In [16]:
import glob
import os
from random import shuffle
from nltk.tokenize import TreebankWordTokenizer
import numpy as np

np.random.seed(1337)

In [2]:
from gensim.models.keyedvectors import KeyedVectors

word_vectors = KeyedVectors.load_word2vec_format("../data/GoogleNews-vectors-negative300.bin", binary=True, limit=200_000)

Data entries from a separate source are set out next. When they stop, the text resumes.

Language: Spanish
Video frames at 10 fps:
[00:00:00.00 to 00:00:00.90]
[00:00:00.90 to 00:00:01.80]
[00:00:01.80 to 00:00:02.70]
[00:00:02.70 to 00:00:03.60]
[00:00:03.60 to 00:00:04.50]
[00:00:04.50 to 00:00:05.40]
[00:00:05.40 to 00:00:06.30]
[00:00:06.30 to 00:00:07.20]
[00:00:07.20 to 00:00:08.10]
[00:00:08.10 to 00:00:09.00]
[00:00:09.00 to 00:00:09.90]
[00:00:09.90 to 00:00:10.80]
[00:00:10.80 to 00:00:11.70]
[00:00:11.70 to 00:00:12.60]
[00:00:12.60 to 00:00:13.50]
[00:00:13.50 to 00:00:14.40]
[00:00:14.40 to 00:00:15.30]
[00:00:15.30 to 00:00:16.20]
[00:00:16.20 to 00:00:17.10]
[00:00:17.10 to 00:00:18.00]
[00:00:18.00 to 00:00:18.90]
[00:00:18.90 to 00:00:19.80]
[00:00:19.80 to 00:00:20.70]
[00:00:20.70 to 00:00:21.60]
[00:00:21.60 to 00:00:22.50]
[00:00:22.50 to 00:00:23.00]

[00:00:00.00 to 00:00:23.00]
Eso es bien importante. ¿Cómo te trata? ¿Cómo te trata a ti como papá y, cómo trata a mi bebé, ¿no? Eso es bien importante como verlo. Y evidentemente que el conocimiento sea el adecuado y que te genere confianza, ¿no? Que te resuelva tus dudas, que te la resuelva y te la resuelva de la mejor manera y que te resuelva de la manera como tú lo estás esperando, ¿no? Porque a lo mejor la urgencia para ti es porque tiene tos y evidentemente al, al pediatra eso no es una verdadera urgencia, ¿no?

  'See the migration notes for details: %s' % _MIGRATION_NOTES_URL


In [3]:
def preprocess_data(filepath):
    """
    Load pos and neg examples from separate dirs then shuffle them together.
    """
    positive_path = os.path.join(filepath, 'pos')
    negative_path = os.path.join(filepath, 'neg')
    pos_label = 1
    neg_label = 1
    
    dataset = []
    for filename in glob.glob(os.path.join(positive_path, '*.txt')):
        with open(filename, 'r') as f:
            dataset.append((pos_label, f.read()))
    
    for filename in glob.glob(os.path.join(negative_path, '*.txt')):
        with open(filename, 'r') as f:
            dataset.append((neg_label, f.read()))
    
    shuffle(dataset)
    
    return dataset

In [4]:
def tokenize_and_vectorize(dataset):
    tokenizer = TreebankWordTokenizer()
    vectorized_data = []
    for sample in dataset:
        tokens = tokenizer.tokenize(sample[1])
        sample_vecs = []
        for token in tokens:
            try:
                sample_vecs.append(word_vectors[token])
            except KeyError:
                pass
        vectorized_data.append(sample_vecs)

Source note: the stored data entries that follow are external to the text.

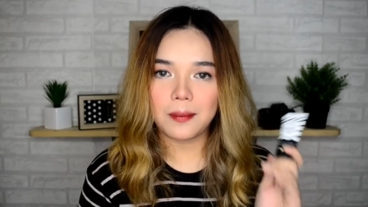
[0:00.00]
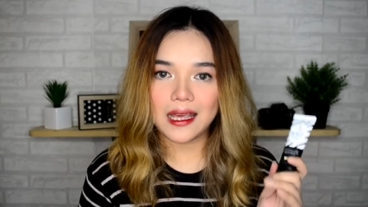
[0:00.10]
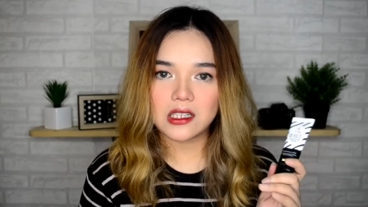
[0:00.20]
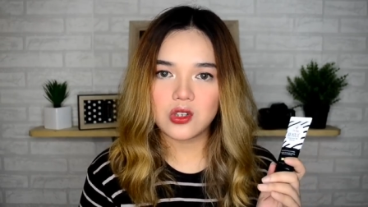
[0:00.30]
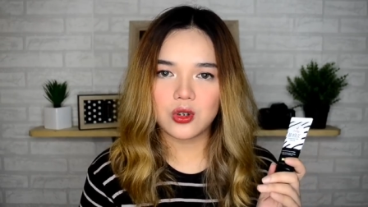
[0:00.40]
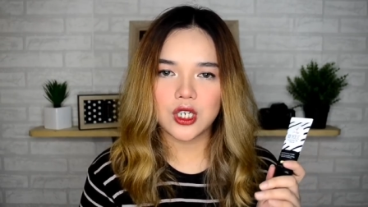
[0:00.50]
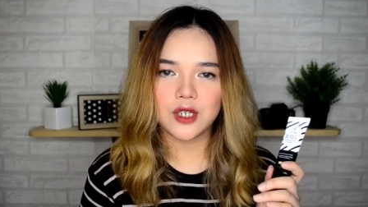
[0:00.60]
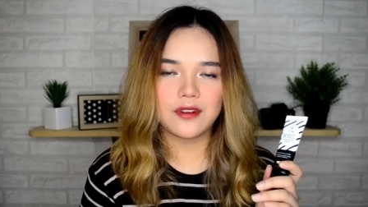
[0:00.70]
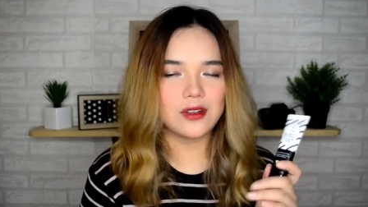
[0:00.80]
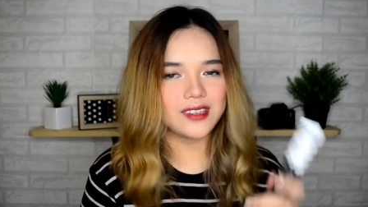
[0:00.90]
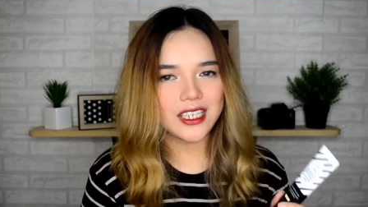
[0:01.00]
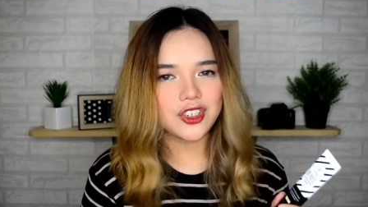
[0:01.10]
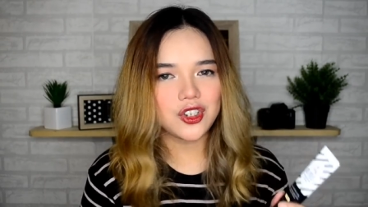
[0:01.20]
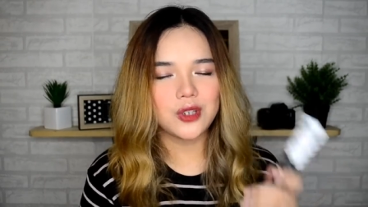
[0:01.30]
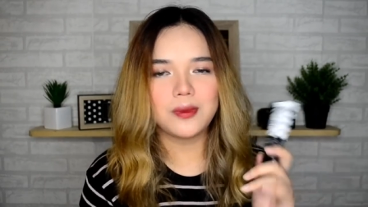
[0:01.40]
ng base or
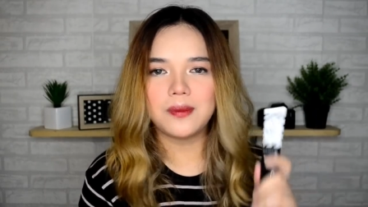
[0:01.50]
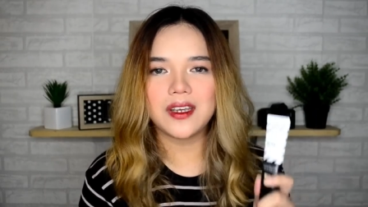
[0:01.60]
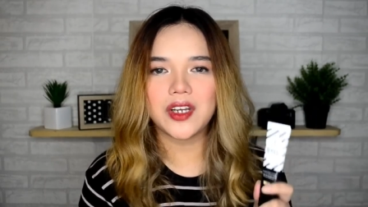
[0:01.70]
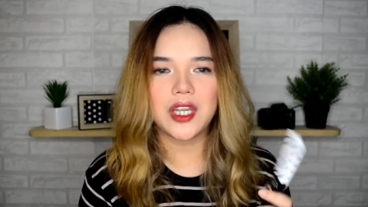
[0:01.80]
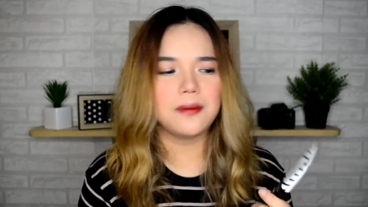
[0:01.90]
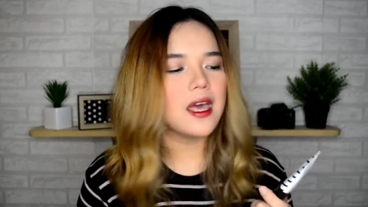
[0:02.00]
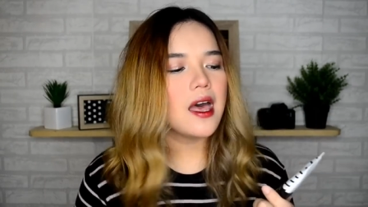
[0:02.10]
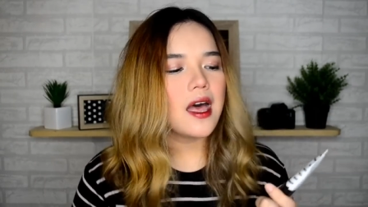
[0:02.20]
foundation, BB cream,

    return vectorized_data

In [5]:
def collect_expected(dataset):
    """Peel off the target values from the dataset."""""
    expected = []
    for sample in dataset:
        expected.append(sample[0])
    return expected

In [6]:
def pad_trunc(data, maxlen):
    """
    For a given dataset pad with zero vectors or truncate to maxlen.
    """
    new_data = []
    
    # Create a vector of 0s the length of our word vectors.
    zero_vector = []
    for _ in range(len(data[0][0])):
        zero_vector.append(0.0)
        
    for sample in data:
        if len(sample) > maxlen:
            temp = sample[:maxlen]
        elif len(sample) < maxlen:
            temp = sample
            
            # Append the appropriate number 0 vectors to the list.
            additional_elems = maxlen - len(sample)
            for _ in range(additional_elems):
                temp.append(zero_vector)
        else:
            temp = sample
        new_data.append(temp)
    return new_data

In [7]:
dataset = preprocess_data('../data/aclImdb/train')

In [8]:
vectorized_data = tokenize_and_vectorize(dataset)
expected = collect_expected(dataset)

In [14]:
split_point = int(len(vectorized_data) * .8)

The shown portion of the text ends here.